Impeachment – First Amendment May Not Protect Trump; Conviction Might Deny Benefits, as Well as Another Term
Trump's Speech Isn't Protected By The First Amendment
WASHINGTON, D.C. (January 11, 2021) - While some lawyers - including Prof. Alan Dershowitz - have argued that President Donald Trump cannot be impeached for the incendiary speech he made just prior to the riot because it is protected by the First Amendment, a long line of cases undercut that argument, says public interest law professor John Banzhaf, who also notes that only a very early conviction by the Senate would deny the ex-president significant benefits.
While the First Amendment might under some circumstances protect someone from being convicted of various crimes for making an incendiary speech, it does not seem to apply to a termination-of-employment actions when the person is speaking in his role and capacity as public sector employee about a matter of public concern.
As the famous jurist, Oliver Wendell Holmes, once put it in McAuliffe v. City of Bedford with regard to a police officer’s First Amendment rights, he “may have a constitutional right to talk politics, but he has no constitutional right to be a policeman.”
In other words, the law can and probably must distinguish between when the government acts like a sovereign and uses the criminal law to punish speech, and when it acts as an employer and seeks to simply terminate employment because of a person's speech as an employee.
Pickering vs Board of Education
Initially, retreating somewhat from Holmes' absolutist position, the Supreme Court in Pickering v. Board of Education developed the Pickering test which somewhat limited the circumstances under which the government could constitutionally exercise its authority to terminate an employee because of what he said.
But later, in what appears to now be the controlling law, the Supreme Court laid down a new test in Garcetti v. Ceballos.
It held that the constitutional protections for employee speech did not apply to "on-duty" speech (e.g. if speaking in his capacity as an employee rather than as a private citizen), although some statutory rights could be protected by so-called whistle blower laws.
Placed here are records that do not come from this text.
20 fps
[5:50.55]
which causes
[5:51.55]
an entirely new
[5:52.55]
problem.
So the Pickering test - which pursuant to the First Amendment balances the interests of the employee in speaking out with the employer's interest in regulating that speech - applies only to speech which is off-duty, and not to someone speaking in his capacity as a government employee.
Pappas vs Giuliani
So, for example, the 2nd Circuit Court of Appeals, in Pappas v. Giuliani, held that the First Amendment did not prevent a police officer from being fired for distributing racially offensive material, says Banzhaf, who once triggered the firing of a D.C. police officer on similar grounds.
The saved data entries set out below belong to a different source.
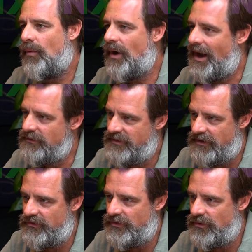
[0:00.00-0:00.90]
Well, how
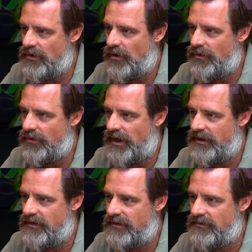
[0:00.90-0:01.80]
did you
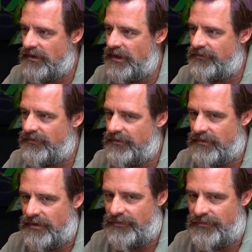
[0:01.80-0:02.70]
co-create this? If
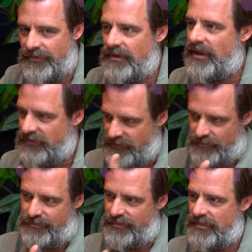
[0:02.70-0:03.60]
let's
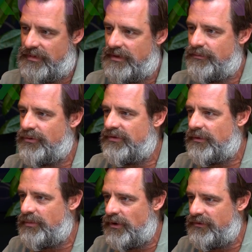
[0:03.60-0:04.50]

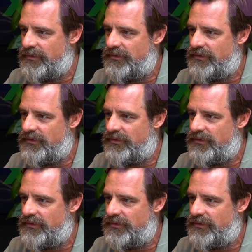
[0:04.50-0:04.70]
presuppose you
In a case even closer on the facts to that involving Trump, the 4th Circuit Court of Appeals, in Phillips v. Pamplico, OKed the termination of a police chief for voicing criticism of his employer.
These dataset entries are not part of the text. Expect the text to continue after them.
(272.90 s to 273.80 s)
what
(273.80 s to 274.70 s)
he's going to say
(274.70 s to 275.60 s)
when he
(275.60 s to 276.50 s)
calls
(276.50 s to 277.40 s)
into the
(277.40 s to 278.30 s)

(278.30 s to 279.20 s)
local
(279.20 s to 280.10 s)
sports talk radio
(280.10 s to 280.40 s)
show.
The court held that a public employee who has a confidential, policy making, or public contact role, and speaks out in a manner that interferes with or undermines the operation of the agency, its mission, or its public confidence, enjoys substantially less First Amendment protection than does a lower level employee.
Since Trump was obviously speaking as the President and not strictly as a private citizen, and was likewise criticizing elements of the federal government of which he was an employee, it would appear that he cannot, in an impeachment proceeding, claim that his speech was protected by the First Amendment, regardless of other considerations and legal tests.
A pointed tweet asks the provocative question: "If we don't impeach Trump, he's entitled to a lifetime pension, lifetime Secret Service protection and a million dollar annual travel budget. Does a man who led an insurrection against his own country deserve such perks?"
It is true that, under the Former President's Act [3 U.S.C. § 102 note], "former Presidents" receive a healthy pension for life, a small staff, office space, and up to $1,000,000 per year for "security and travel related expenses" (which covers protection by the Secret Service).
The statute defines "former president" this way: the term "former President" means a person who held that office and "whose service in such office shall have terminated other than by removal pursuant to section 4 of article II of the Constitution of the United States of America; and who does not then currently hold such office."
So it would appear that Trump would be deprived of these benefits only if he was removed before January 20 when he is still in office, a almost impossible timeline, suggests Banzhaf
Thus, if his conviction by the Senate occurred after Joe Biden is inaugurated - a more reasonable time period - there would be no "removal pursuant to section 4" because the conviction, while it may bar him from running for president again, would not be removing him from an office he no longer holds.
Moreover, a 2013 amendment provided that even former presidents who were removed from office would be entitled to Secret Service protection.